= Directions =
A faithful, complete copy of the entries below is required, with images removed.

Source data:
-- Opening Marker --

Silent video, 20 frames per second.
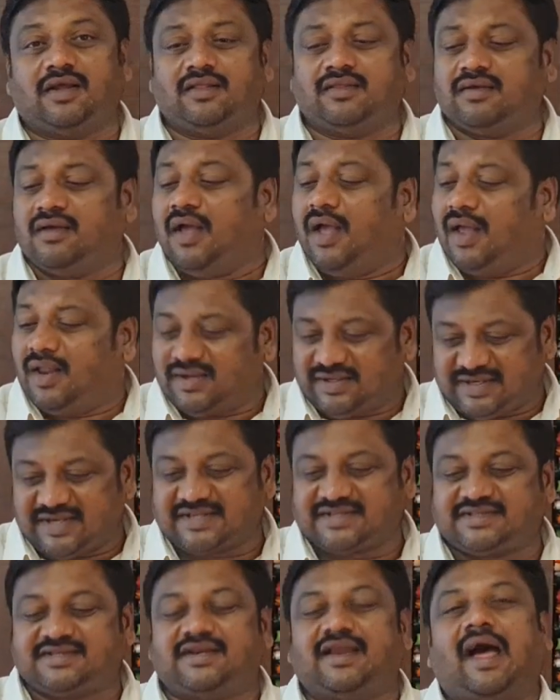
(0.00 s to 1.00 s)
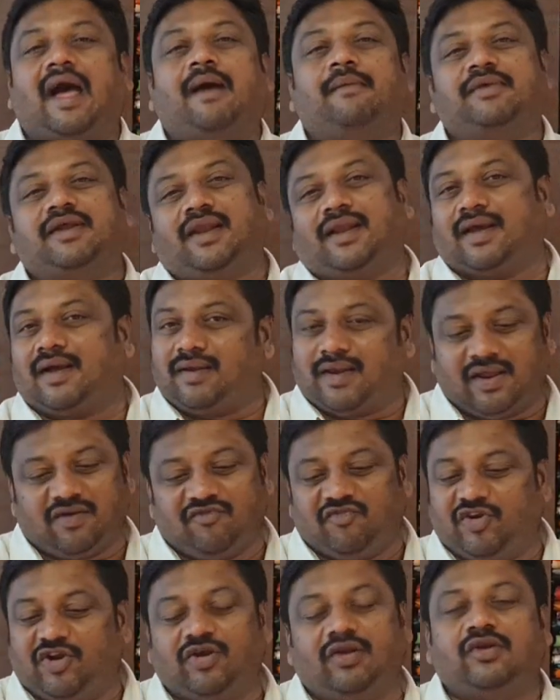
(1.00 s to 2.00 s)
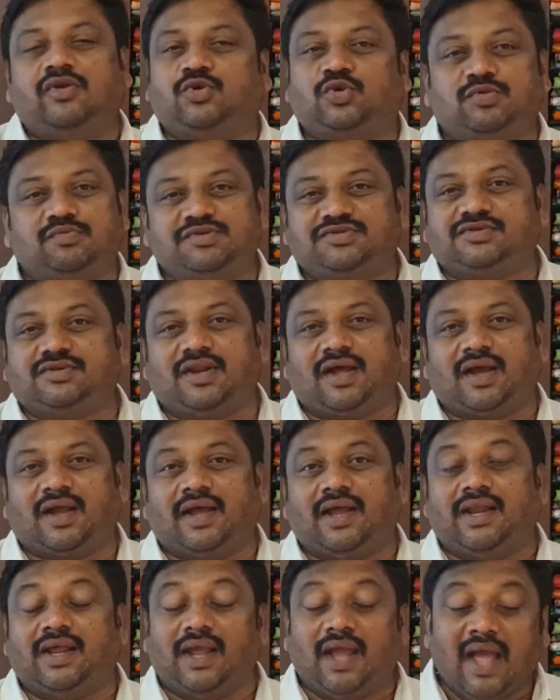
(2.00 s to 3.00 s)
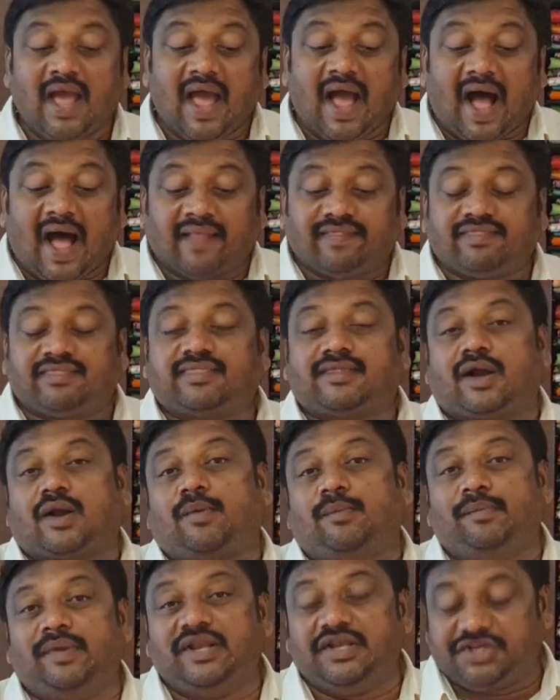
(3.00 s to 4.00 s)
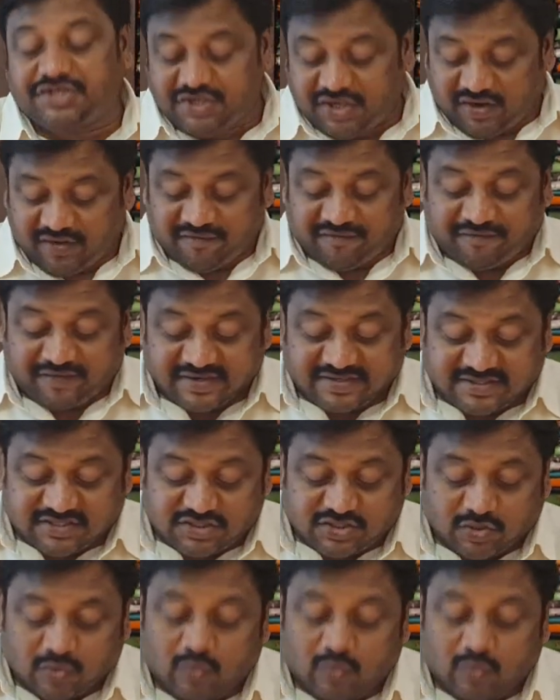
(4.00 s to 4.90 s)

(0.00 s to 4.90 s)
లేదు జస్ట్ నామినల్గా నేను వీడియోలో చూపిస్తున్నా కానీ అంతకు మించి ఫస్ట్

-- Closing Marker --

= Result =
Silent video, 20 frames per second.
(0.00 s to 1.00 s)
(1.00 s to 2.00 s)
(2.00 s to 3.00 s)
(3.00 s to 4.00 s)
(4.00 s to 4.90 s)

(0.00 s to 4.90 s)
లేదు జస్ట్ నామినల్గా నేను వీడియోలో చూపిస్తున్నా కానీ అంతకు మించి ఫస్ట్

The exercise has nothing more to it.